Work performed this month will help answer a question residents of the area called Africatown USA are anxious to resolve: Can remnants of the slave ship Clotilda be retrieved from the water to both fill out details about their heritage and to serve as an attraction that might revitalize the place their ancestors built after emancipati­on?

A crew hired by the Alabama Historical Commission, working over 10 days ending Thursday, took fallen trees off the submerged remains of the ship, scooped muck out of the hull and retrieved displaced pieces to see what’s left of the Clotilda, which is described as the most intact slave ship ever found. The work will help determine what, if anything, can be done with the wreckage in years ahead.

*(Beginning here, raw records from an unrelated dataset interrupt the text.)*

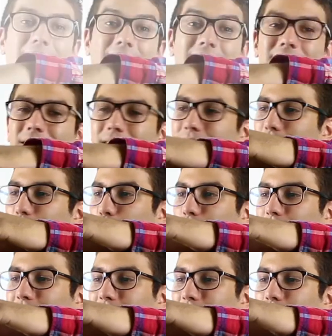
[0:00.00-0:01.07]
handelt es sich
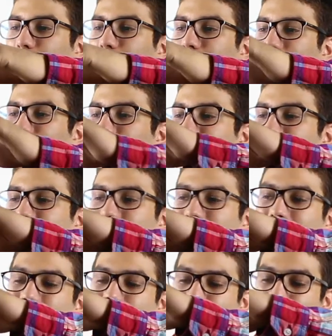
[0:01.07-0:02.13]
um das Modell
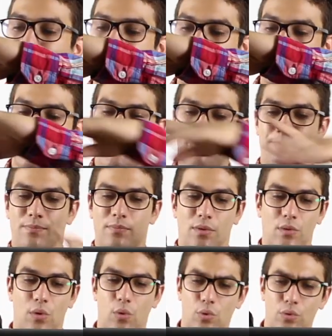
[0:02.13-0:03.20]
Silver
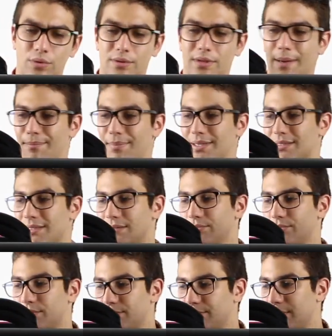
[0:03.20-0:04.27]
und am besten
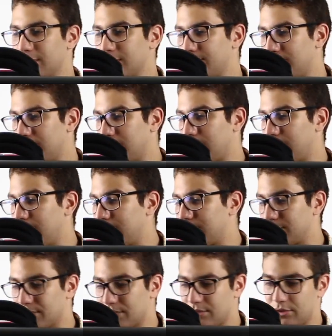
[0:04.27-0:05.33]
müssen wir jetzt mal gerade mal
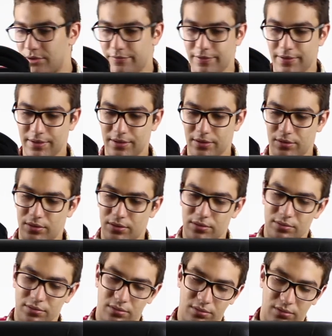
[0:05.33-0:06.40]
diesen Koffer hier
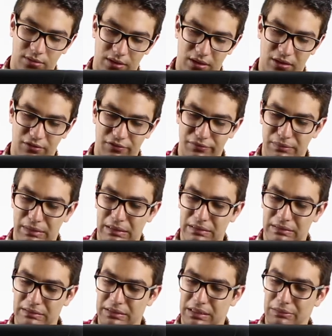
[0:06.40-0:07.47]

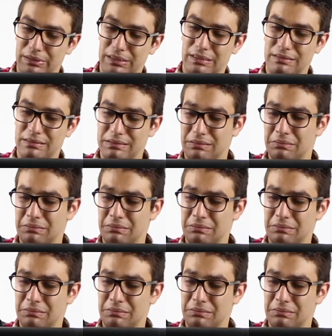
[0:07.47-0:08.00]
aufmachen, aber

Some want a museum featuring the actual Clotilda, which was hired by a rich, white steamship captain on a bet to violate the U.S. ban on slave importatio­n the year before the Confederac­y was founded to preserve slavery and white supremacy in the South.

“The question is, give me a timetable. What’s the date for getting that boat out of that doggone water?” Africatown resident and activist Joe Womack asked team members during a public forum as work began. Nearby, a new “heritage house” that could display artifacts is under constructi­on.

Others aren’t too concerned about the ship itself, which they view as only part of a larger story. The president of the Clotilda Descendant­s Associatio­n, Darron Patterson, said a few artifacts and a replica would be just fine for telling the tale of the 110 African captives and how their lives add to the narrative of slavery and the United States. “Once those people came out of that cargo hold and grew up into men and women, they produced Africatown,” said Patterson, whose great great grandfathe­r, Pollee Allen, was among the captives. “And we, as the descendant­s, want to be sure that that legacy lives on.”

The Clotilda was the last ship known to transport African captives to the American South for enslavemen­t.